Markets Are Competitive

Efficient Markets 





  Another implication of the no-free-lunch proposition is that we should rarely expect to find bargains in the security markets. There is a hypothesis that the security price usually reflects all the information available to investors concerning its value. According to this hypothesis, as new information about a security becomes available, its price quickly adjusts so that at any time, the security price equals the market consensus estimate of the value of the security. If this were so, there would be neither underpriced nor overpriced securities.

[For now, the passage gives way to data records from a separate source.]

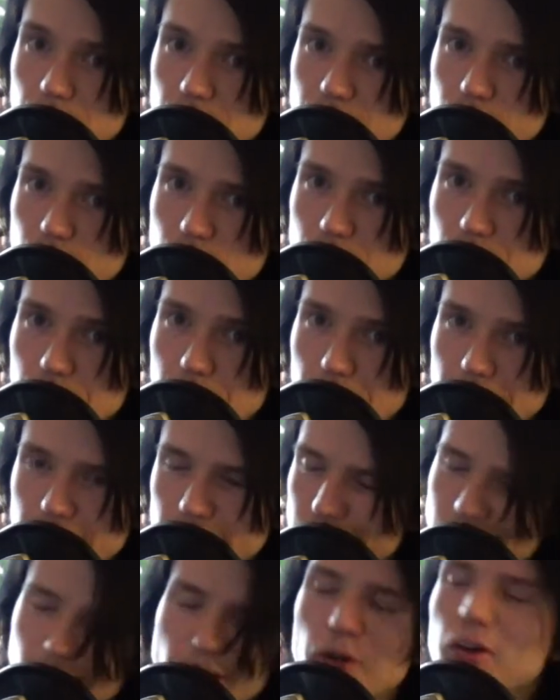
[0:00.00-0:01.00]
it's for the
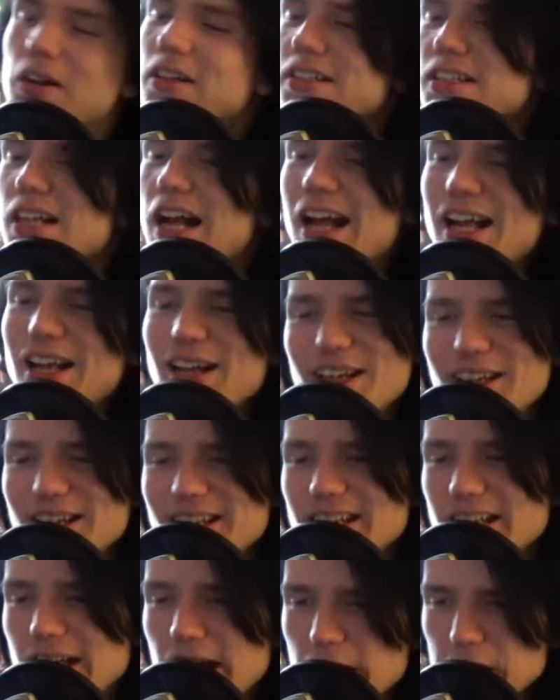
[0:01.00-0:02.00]
best now.
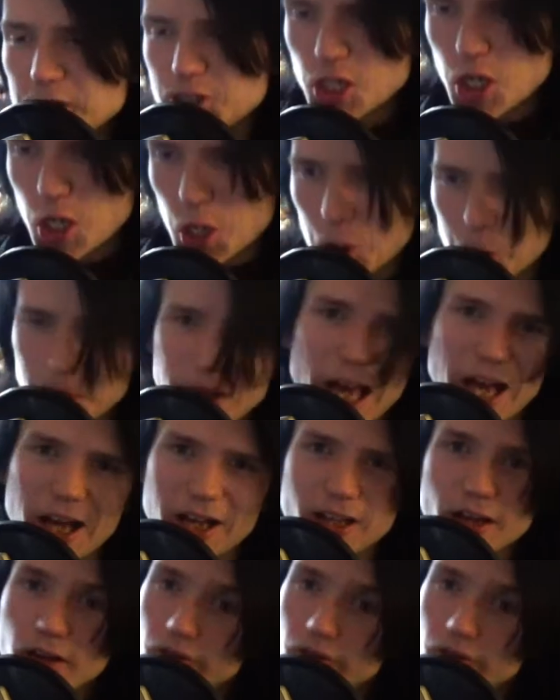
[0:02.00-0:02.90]
So yeah,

 One interesting implication of this “efficient market hypothesis” concerns the choice between active and passive investment-management strategies. Passive management calls for holding highly diversified portfolios without spending effort or other resources attempting to improve investment performance through security analysis. Active management is the attempt to improve performance either by identifying mispriced securities or by timing the performance of broad asset classes - for example, increasing one’s commitment to stocks when one is bullish on the stock market. If markets are efficient and prices reflect all relevant information, perhaps it is better to follow passive strategies instead of spending resources in a futile attempt to outguess your competitors in the financial markets.

 If the efficient market hypothesis were taken to the extreme, there would be no point in active security analysis; only fools would commit resources to actively analyse securities. Without ongoing security analysis, however, price eventually would depart form “correct” values creating new incentives for experts to move in. Therefore, even in environments opportunities may exist for especially diligent and creative investors.